> **WHAT IS BEING ASKED**:
Each line in the material below must be transcribed exactly; no picture belongs in the copy.

> **DATASET ENTRIES**:
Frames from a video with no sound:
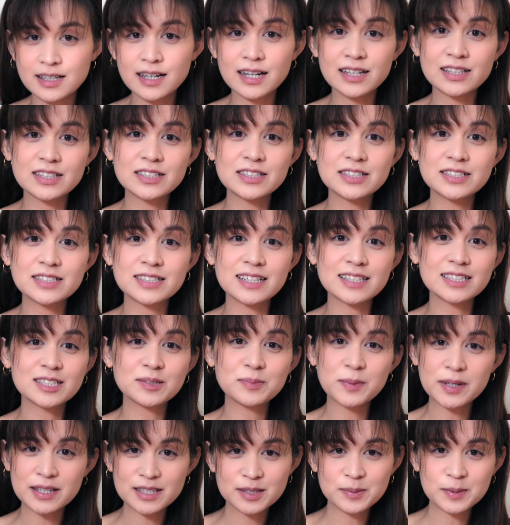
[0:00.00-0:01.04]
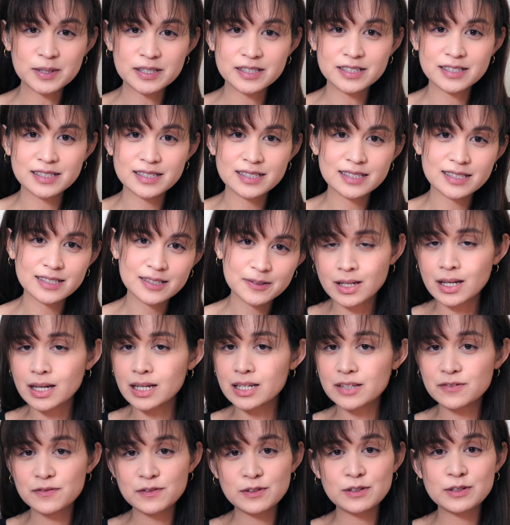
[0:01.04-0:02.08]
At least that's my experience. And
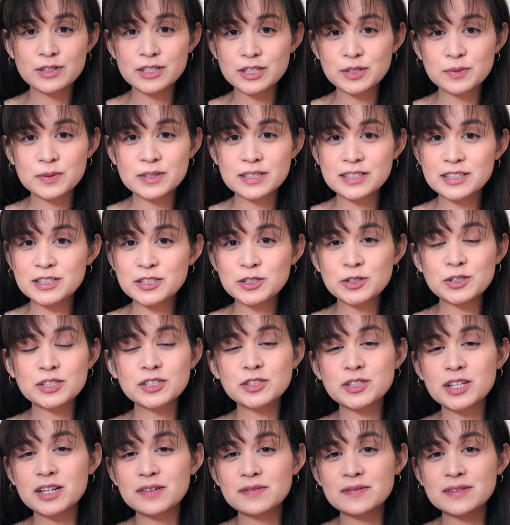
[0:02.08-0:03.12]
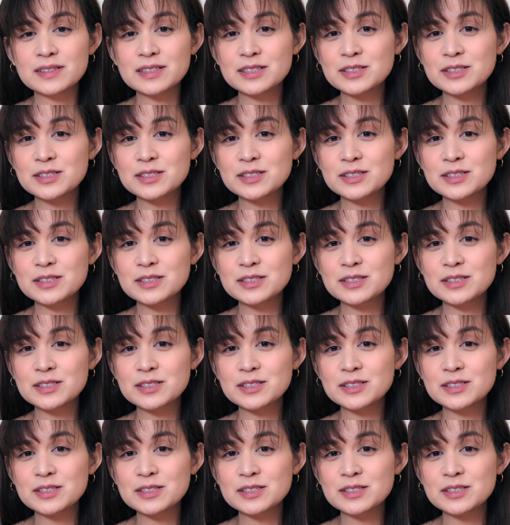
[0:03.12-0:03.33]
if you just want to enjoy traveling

> **TASK RESPONSE**:
Frames from a video with no sound:
[0:00.00-0:01.04]
[0:01.04-0:02.08]
At least that's my experience. And
[0:02.08-0:03.12]
[0:03.12-0:03.33]
if you just want to enjoy traveling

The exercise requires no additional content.